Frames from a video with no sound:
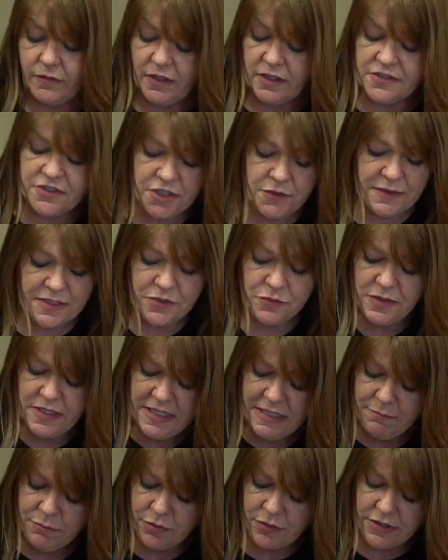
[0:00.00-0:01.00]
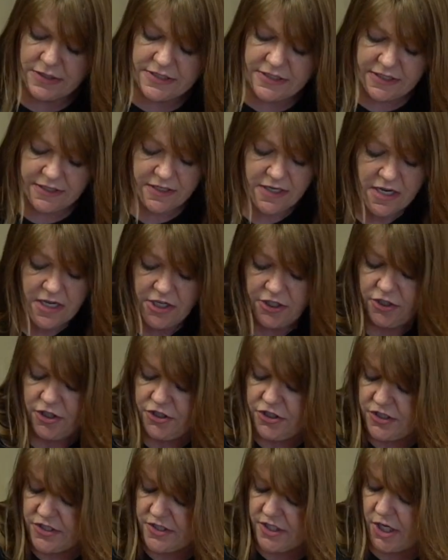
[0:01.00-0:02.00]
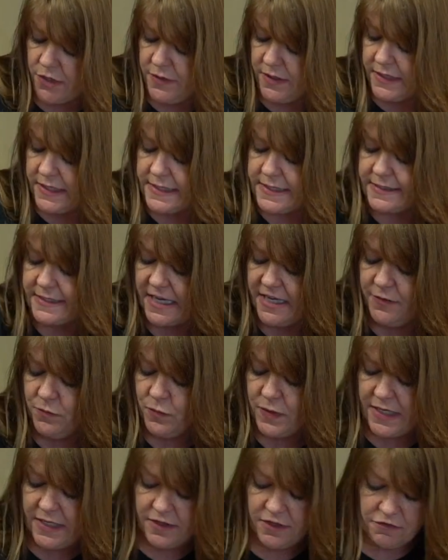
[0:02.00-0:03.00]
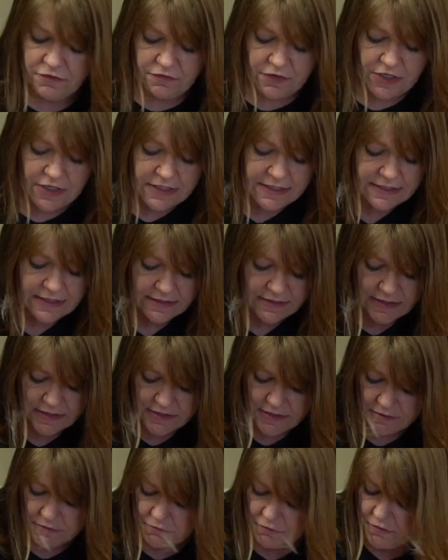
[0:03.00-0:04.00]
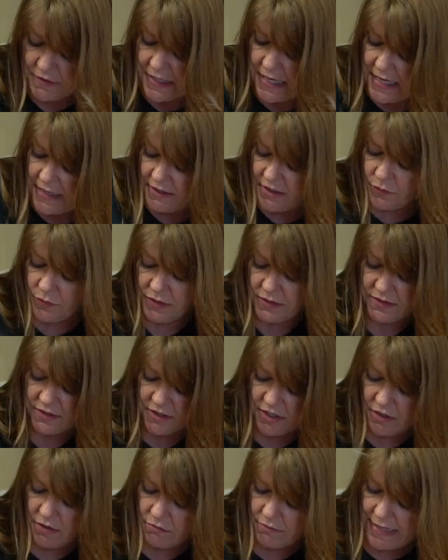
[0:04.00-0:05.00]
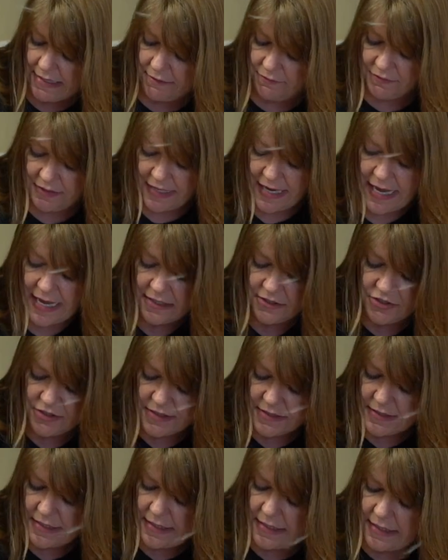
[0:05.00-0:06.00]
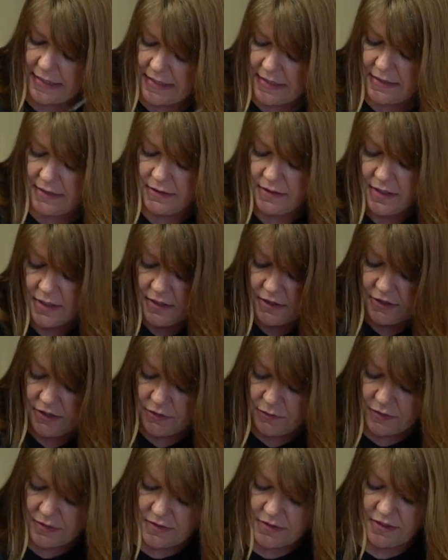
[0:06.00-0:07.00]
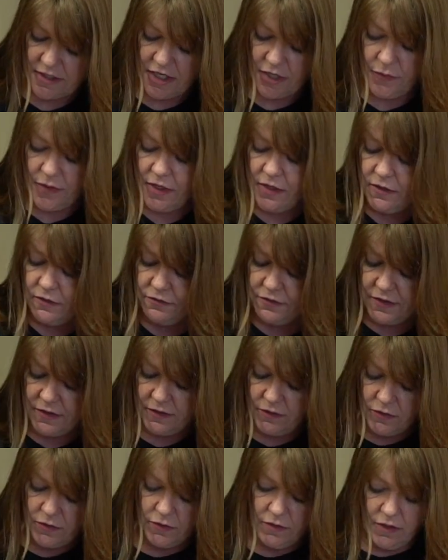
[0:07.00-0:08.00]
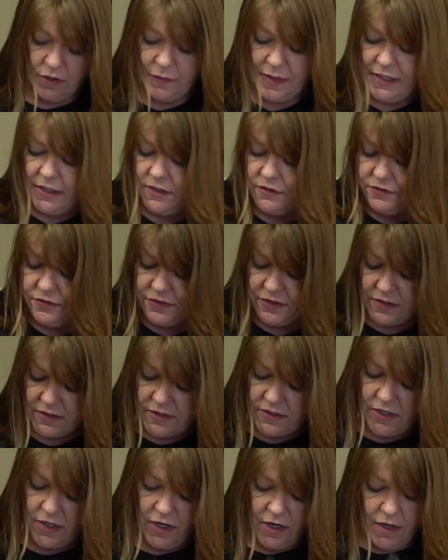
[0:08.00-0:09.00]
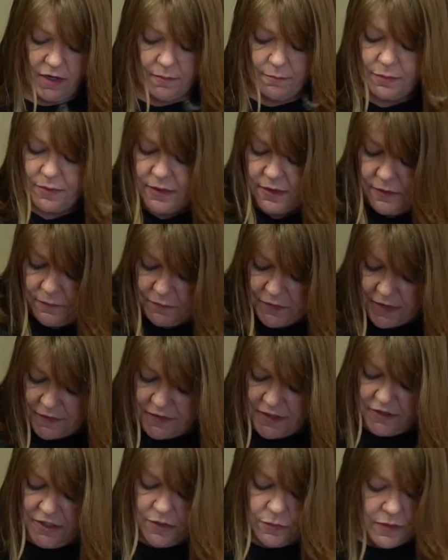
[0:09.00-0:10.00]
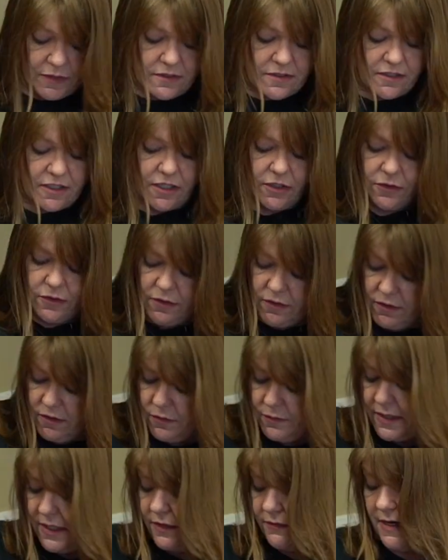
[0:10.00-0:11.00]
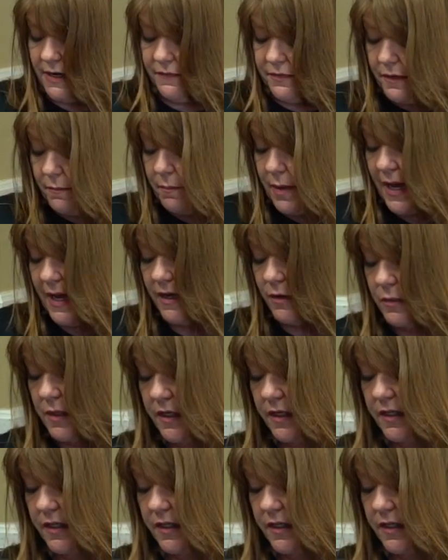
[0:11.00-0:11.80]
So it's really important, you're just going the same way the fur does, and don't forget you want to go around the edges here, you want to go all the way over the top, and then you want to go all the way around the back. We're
============================================================
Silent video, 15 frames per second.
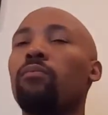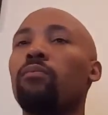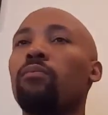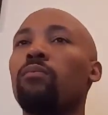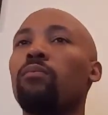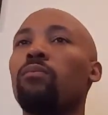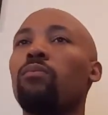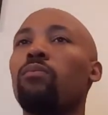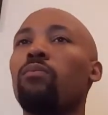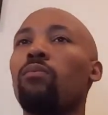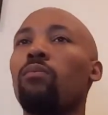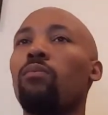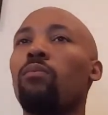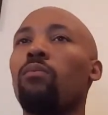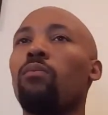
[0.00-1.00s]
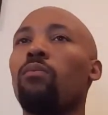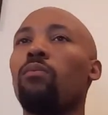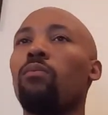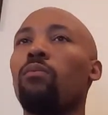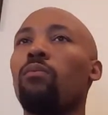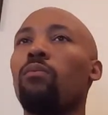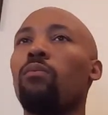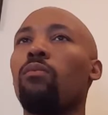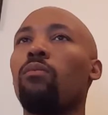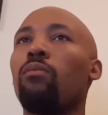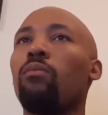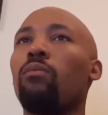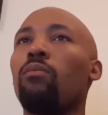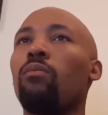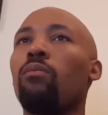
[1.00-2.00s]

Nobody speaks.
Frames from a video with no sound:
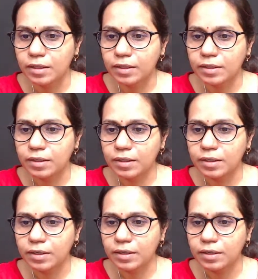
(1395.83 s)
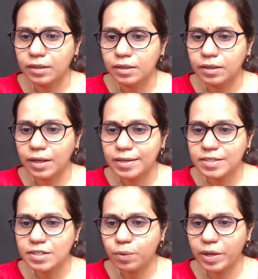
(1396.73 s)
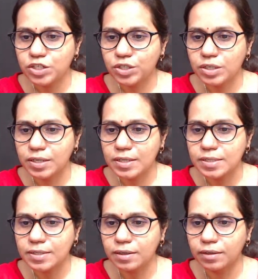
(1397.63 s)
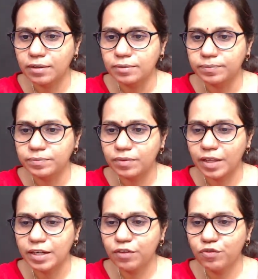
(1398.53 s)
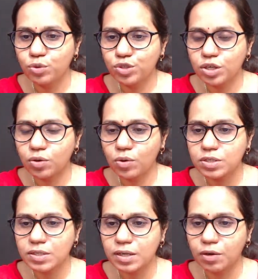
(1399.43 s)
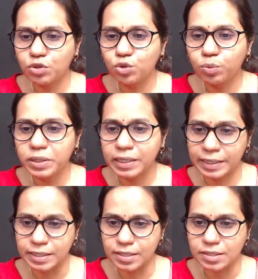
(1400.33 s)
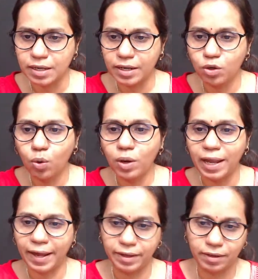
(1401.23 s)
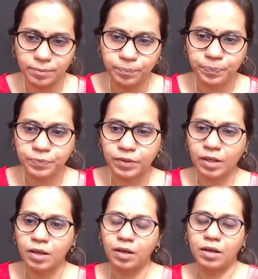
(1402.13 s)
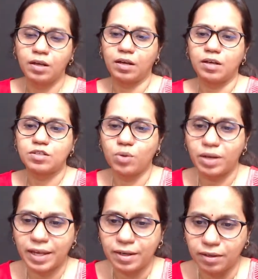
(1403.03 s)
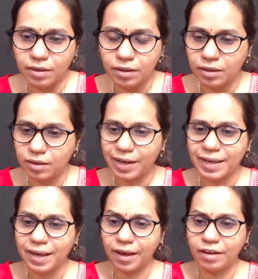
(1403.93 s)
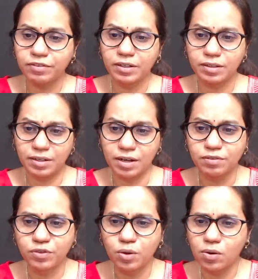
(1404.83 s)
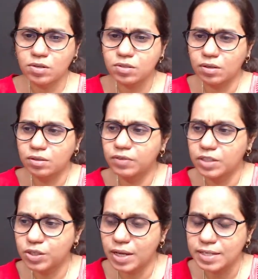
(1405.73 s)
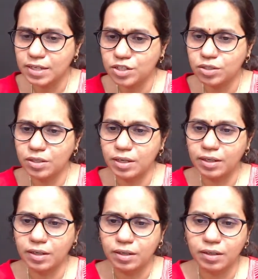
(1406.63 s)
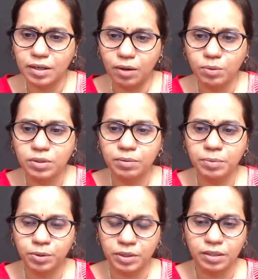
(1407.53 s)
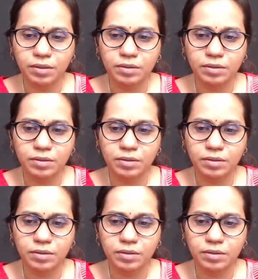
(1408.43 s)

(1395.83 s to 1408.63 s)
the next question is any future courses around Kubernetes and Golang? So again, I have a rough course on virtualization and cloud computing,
============================================================
Where a picture appears in the records above, omit it, and transcribe exactly the stretch of lines from the one with "[0:00.00-0:01.00]" through the one with "[0:10.00-0:11.00]".

**WRITTEN SOLUTION:**
[0:00.00-0:01.00]
[0:01.00-0:02.00]
[0:02.00-0:03.00]
[0:03.00-0:04.00]
[0:04.00-0:05.00]
[0:05.00-0:06.00]
[0:06.00-0:07.00]
[0:07.00-0:08.00]
[0:08.00-0:09.00]
[0:09.00-0:10.00]
[0:10.00-0:11.00]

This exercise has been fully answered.